We did it . . . we are W.A.G.E. certified!
July 6, 2022
The Arthur Ross Gallery at the University of Pennsylvania is pleased to announce that it has been certified by Working Artists and the Greater Economy (W.A.G.E.), based on its demonstrated history of and commitment to paying artist fees that are appropriate to the institution’s operating budget. The Arthur Ross Gallery is the 105th institution in the United States to receive the certification. Founded in 2008, Working Artists for the Greater Economy seeks to create “sustainable economic relationships between artists and the institutions that contract our labor, and to introduce mechanisms for self-regulation into the art field that collectively bring about a more equitable distribution of its economy.” W.A.G.E. certification offers recognition to institutions that pay artists fees that meet appropriate fee standards.
The Arthur Ross Gallery is delighted to join our colleagues at the Institute of Contemporary Art in W.A.G.E. certification, in advocating for artists fair pay, and for a more equitable, sustainable arts ecology. W.A.G.E. is part of a history of artists advocating for fair pay in the United States.
About the Arthur Ross Gallery
The Arthur Ross Gallery of the University of Pennsylvania advances scholarship, collaboration, and outreach through direct engagement with original art and artifacts. Presenting art from a wide range of media, periods, cultures, and traditions, the Gallery serves as a rich educational and cultural resource for students, faculty, scholars, artists, and the local and regional communities.
About Working Artists and the Greater Economy
Since its founding in 2008, W.A.G.E.’s work has developed in service of a single achievable goal—the regulated payment of artist fees in the nonprofit sector—but we emerge from a long tradition of artists organizing around the issue of remuneration for cultural work in the United States that dates back to the 1930s.

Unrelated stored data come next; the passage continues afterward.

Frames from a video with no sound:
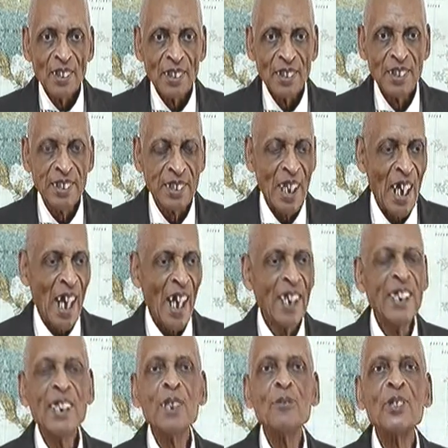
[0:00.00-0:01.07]
She said, I
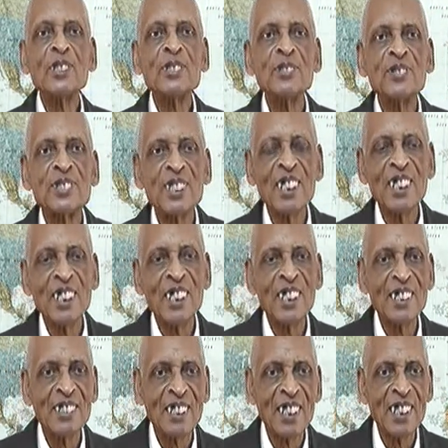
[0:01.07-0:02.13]
hear what you
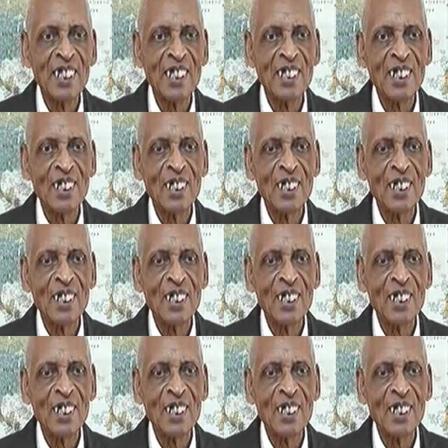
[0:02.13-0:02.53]
said, and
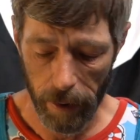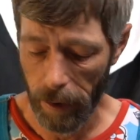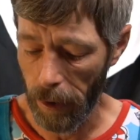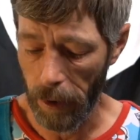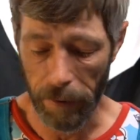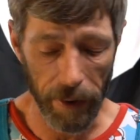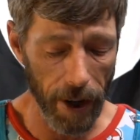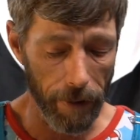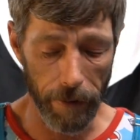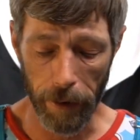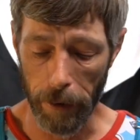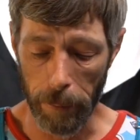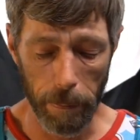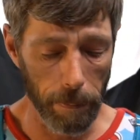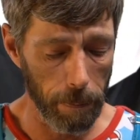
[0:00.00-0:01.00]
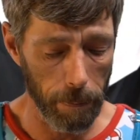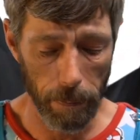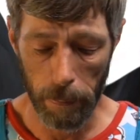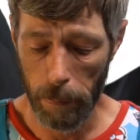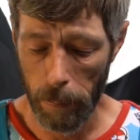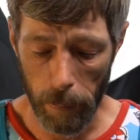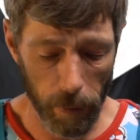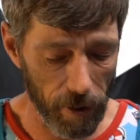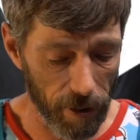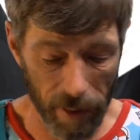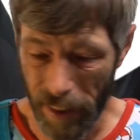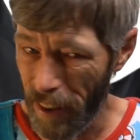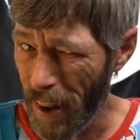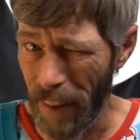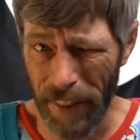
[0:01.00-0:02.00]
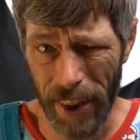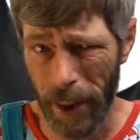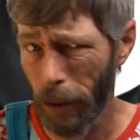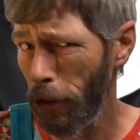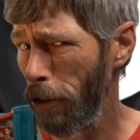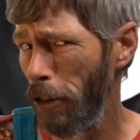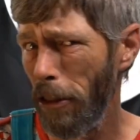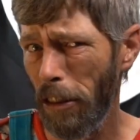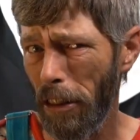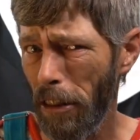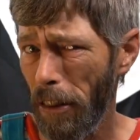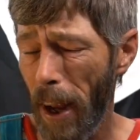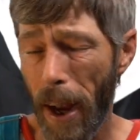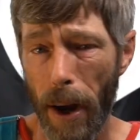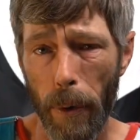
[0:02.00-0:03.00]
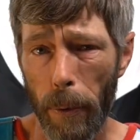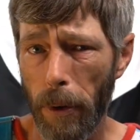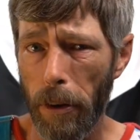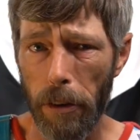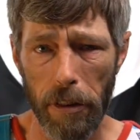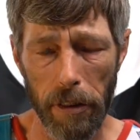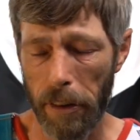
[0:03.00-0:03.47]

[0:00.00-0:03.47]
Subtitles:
Even after 7-ish hours,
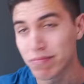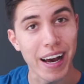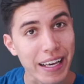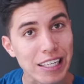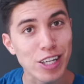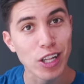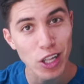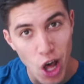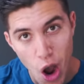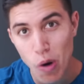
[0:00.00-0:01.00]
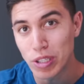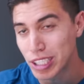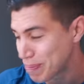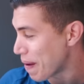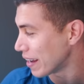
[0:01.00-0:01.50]
I guess, low
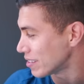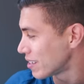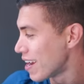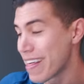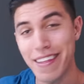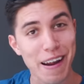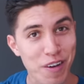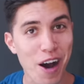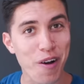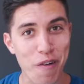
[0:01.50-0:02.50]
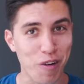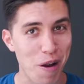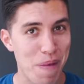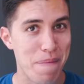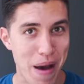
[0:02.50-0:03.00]
space that I've got over on my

We see the contemporary fight for non-wage compensation as part of a wider struggle by all gig workers who supply content without payment standards or an effective means to organize. In the context of contemporary art, where the unpaid labor of artists supports a more than $60 billion-dollar industry, W.A.G.E.’s mission is to establish sustainable economic relationships between artists and the institutions that contract our labor, and to introduce mechanisms for self-regulation into the art field that collectively bring about a more equitable distribution of its economy.
Self-regulation is central to our approach because artist compensation has never been mandated at the city, state, or federal levels by government agencies or by the private foundations that provide financial support to nonprofits through the grant making process. In this context, and in the face of accelerated privatization, deregulation and defunding, we have concluded that the task of regulating the field has been left to us.
To that end, W.A.G.E. currently operates two connected programs, W.A.G.E. Certification and WAGENCY, and is currently developing a series of contracts for non-unionized freelance workers whose labor facilitates the conception, fabrication, production, exhibition and circulation of art.